UFCW Canada Wins Health and Safety Protection for Ontario Agricultural Workers

Posted to the IUF website 06-Jul-2005

Share this article.



Agricultural workers in Ontario have won an important victory and the right to health and safety protection on the job through inclusion in the provincial Occupational Health and Safety Act (OSHA). Canadian agricultural workers, like farmworkers in the USA, are specifically excluded from national legislation governing industrial relations and trade union rights. The decision by the Ontario Ministry of Labour to give full protection to approximately 100,000 workers by June 30, 2006 came in response to a UFCW legal challenge to the OSHA exclusion as a violation of agricultural workers' constitutional right to equality under the law.

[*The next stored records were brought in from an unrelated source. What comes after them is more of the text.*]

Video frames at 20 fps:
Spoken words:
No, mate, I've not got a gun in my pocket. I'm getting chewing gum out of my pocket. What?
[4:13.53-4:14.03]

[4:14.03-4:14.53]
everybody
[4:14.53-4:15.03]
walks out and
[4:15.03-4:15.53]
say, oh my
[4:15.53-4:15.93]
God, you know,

Inclusion in OSHA gives agricultural workers, like workers in other sectors, the right to refuse unsafe work, the right to be informed of occupational hazards, and the right to be included in workplace health and safety committees. Agricultural workers in Ontario, however, still have no legal right to join a union and bargain collectively. In 1990, when Ontario was governed by the New Democratic Party, legislation was adopted affirming agricultural workers' right to form unions. The law was replaced with a new ban on union organization in the sector when the provincial Tory party came to power in 1995. In 2001, the Supreme Court of Canada struck down this legislative exclusion, resulting in Ontario's "Agricultural Employees Protection Act" of 2003. This law gives Ontario farmworkers the "right" to form "associations" but denies them the right to join a union, bargain collectively or go on strike - a form of Canadian "solidarismo", or Latin American-style yellow unionism.

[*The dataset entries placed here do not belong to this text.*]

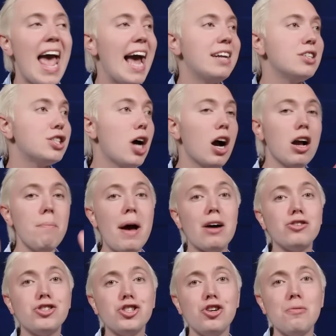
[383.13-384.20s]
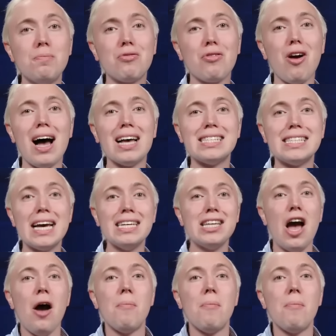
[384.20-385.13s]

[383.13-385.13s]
And to talk about due process,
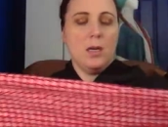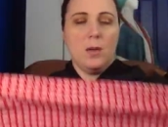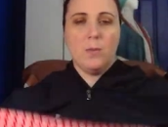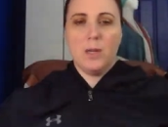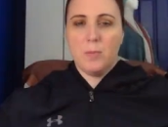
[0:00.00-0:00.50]

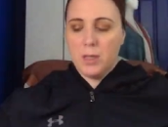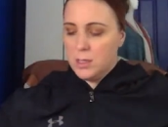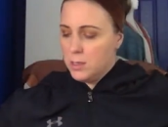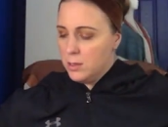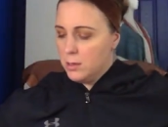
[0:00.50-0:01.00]
And when I
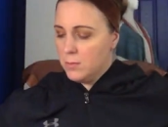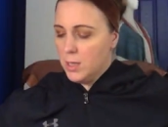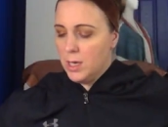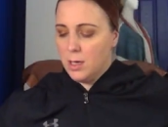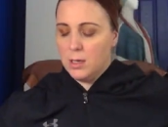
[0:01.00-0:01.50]
placed it on
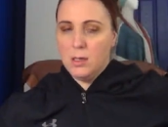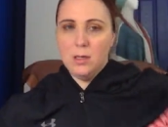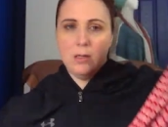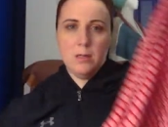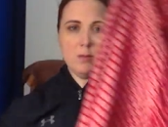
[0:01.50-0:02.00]
my head,
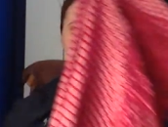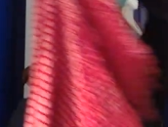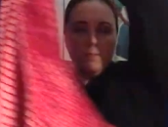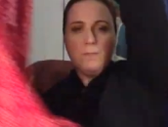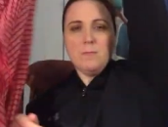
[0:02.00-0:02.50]

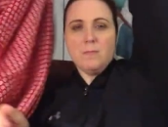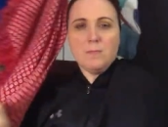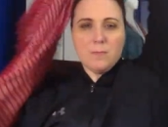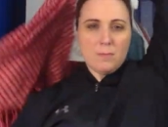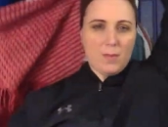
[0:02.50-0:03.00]

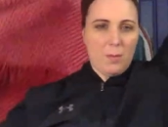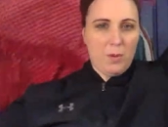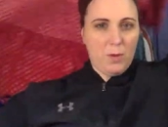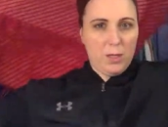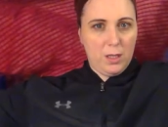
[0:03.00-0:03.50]
I've
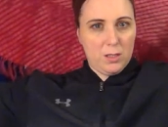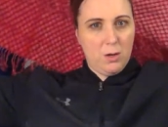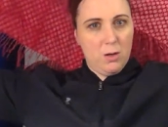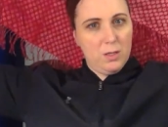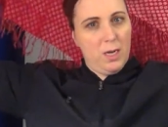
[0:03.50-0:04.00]
been wearing this
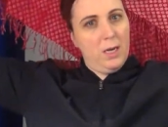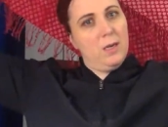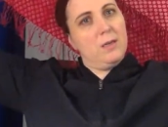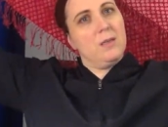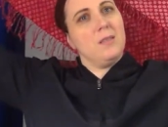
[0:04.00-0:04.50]
all
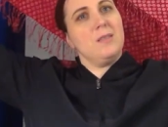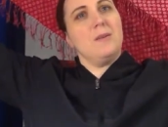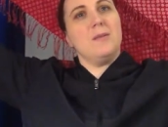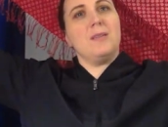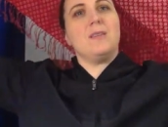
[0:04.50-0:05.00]
day.
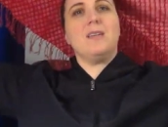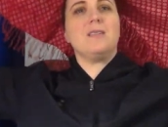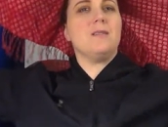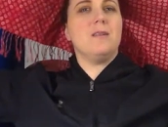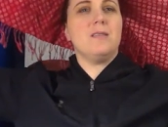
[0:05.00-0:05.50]
So it,
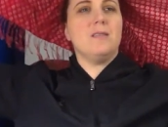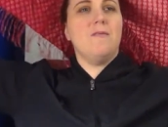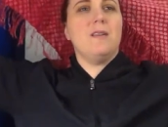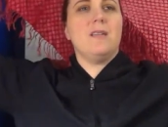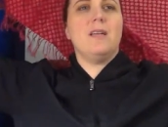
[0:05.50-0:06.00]
it's, it's
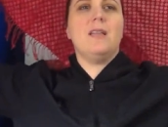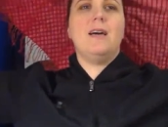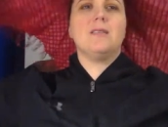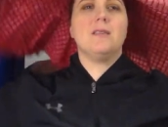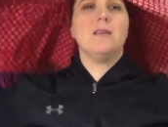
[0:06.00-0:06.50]
definitely
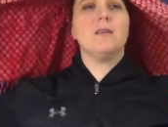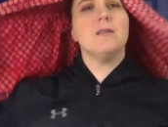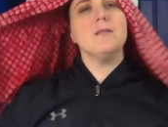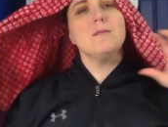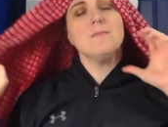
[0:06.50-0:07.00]
lasted.
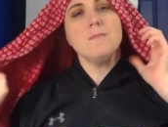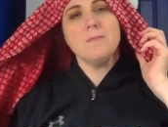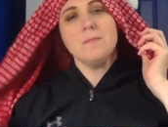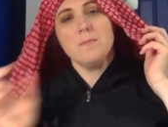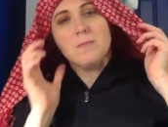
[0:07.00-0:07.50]

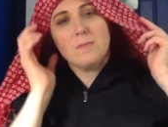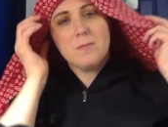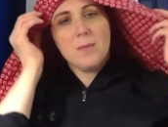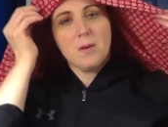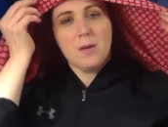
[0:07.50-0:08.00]

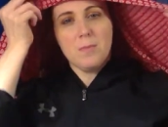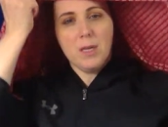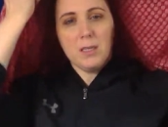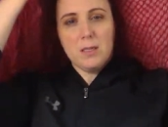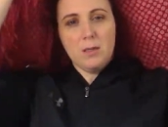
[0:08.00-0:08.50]
And I
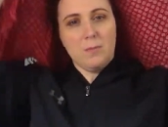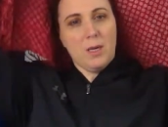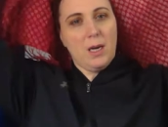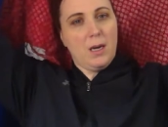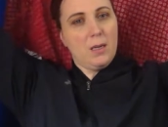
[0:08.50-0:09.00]
place it on
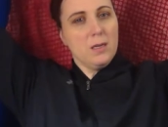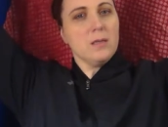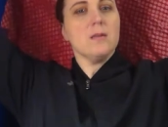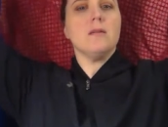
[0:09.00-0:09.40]
my head.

The UFCW in Ontario, which operates support centers to service migrant agricultural workers, continues to press for full trade union rights. UFCW Canada national director responded to the OSHA decision by stating that "We're glad that Ontario agricultural workers finally will have the basic workplace health and safety protections that other workers have always taken for granted. We've supported their struggle for more than a decade and we'll continue to press for equal rights for domestic and migrant agricultural workers, including the right to unionize."